==== THE INPUT ====
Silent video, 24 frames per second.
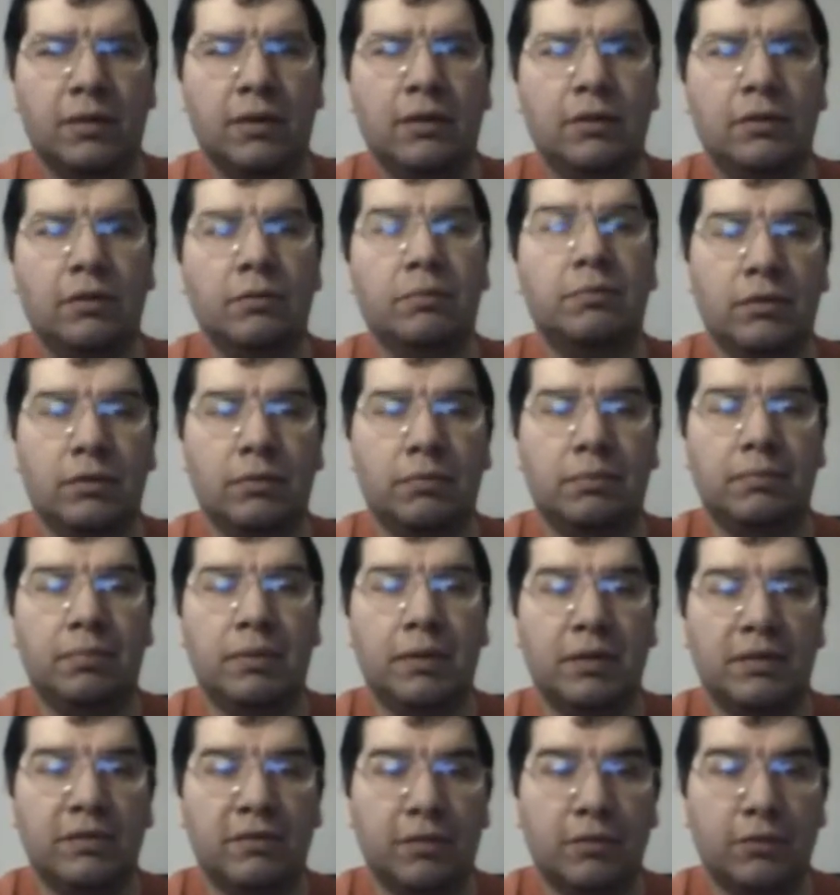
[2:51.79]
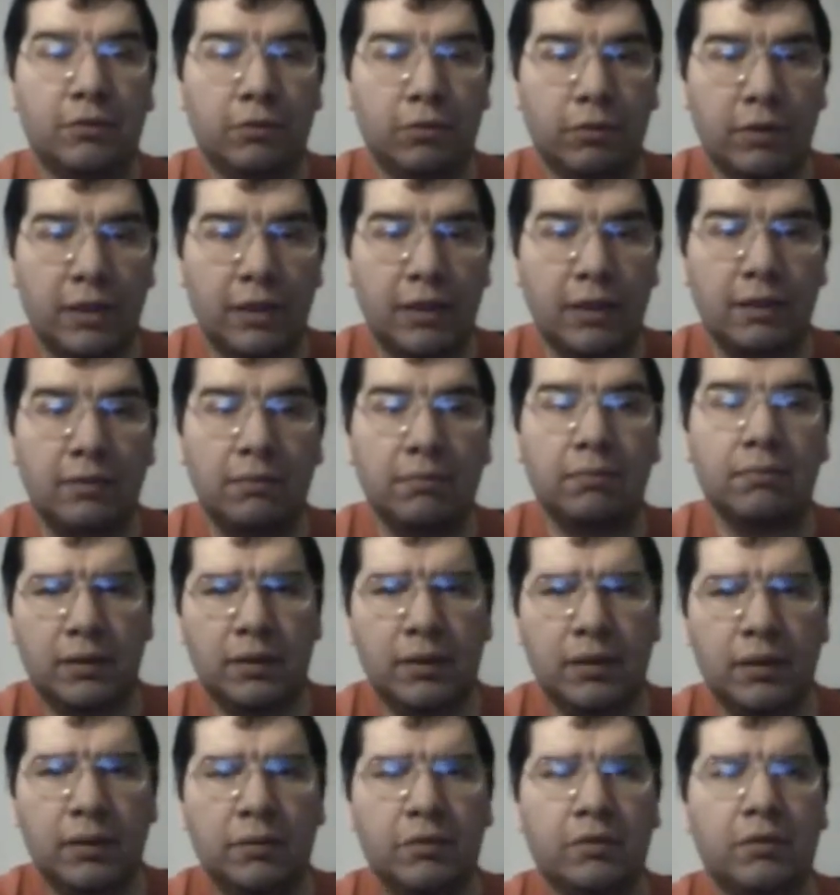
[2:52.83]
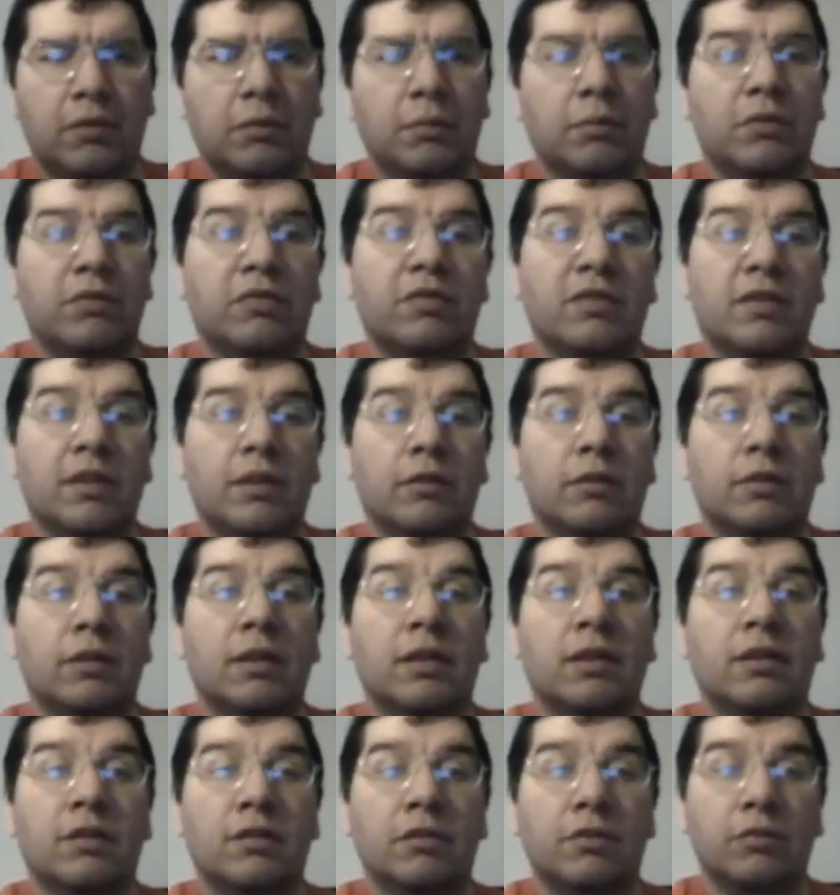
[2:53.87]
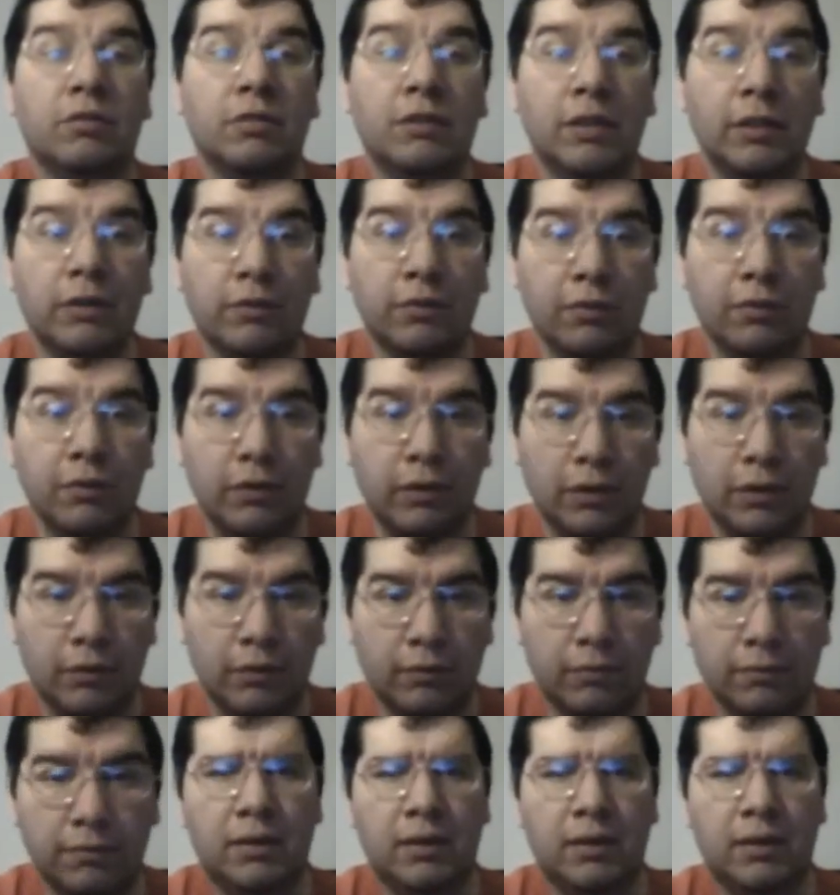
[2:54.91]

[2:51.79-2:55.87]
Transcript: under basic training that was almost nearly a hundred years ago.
====
- _WORK ITEM_: Output every record above exactly, leaving out the pictures.

- _REPLY_:
Silent video, 24 frames per second.
[2:51.79]
[2:52.83]
[2:53.87]
[2:54.91]

[2:51.79-2:55.87]
Transcript: under basic training that was almost nearly a hundred years ago.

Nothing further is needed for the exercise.